-- Task prompt --
With the images excluded, set down every line of the listing below exactly.

-- Extracted data --
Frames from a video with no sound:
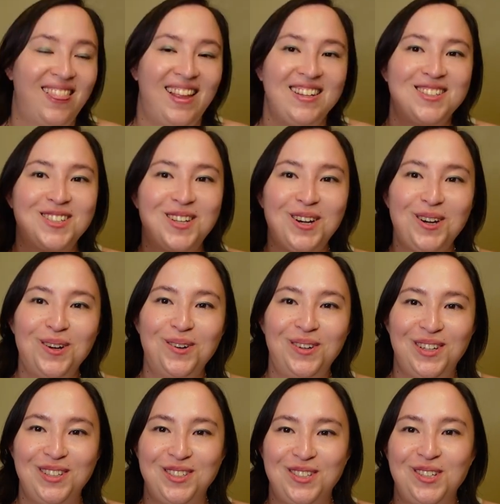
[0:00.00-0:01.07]
Let's go
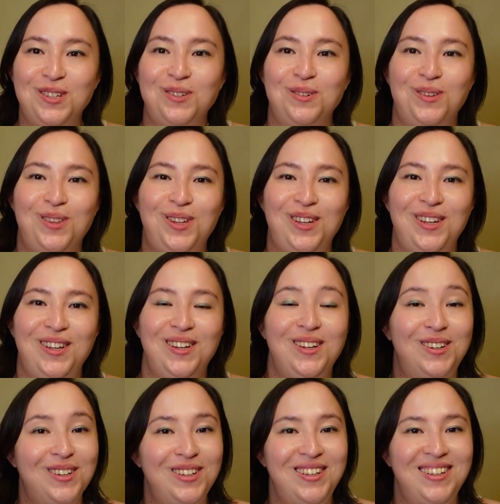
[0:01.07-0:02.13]
into the
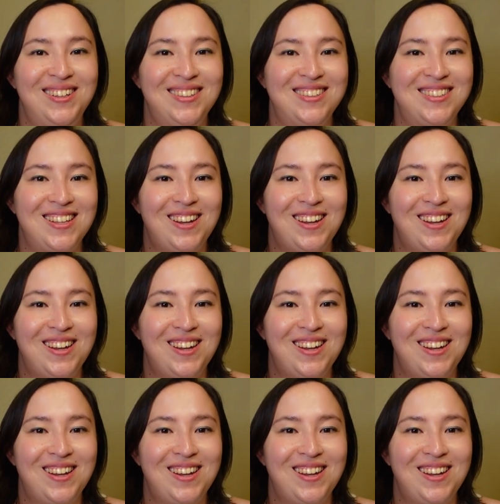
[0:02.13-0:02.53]
goodies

-- Reply --
Frames from a video with no sound:
[0:00.00-0:01.07]
Let's go
[0:01.07-0:02.13]
into the
[0:02.13-0:02.53]
goodies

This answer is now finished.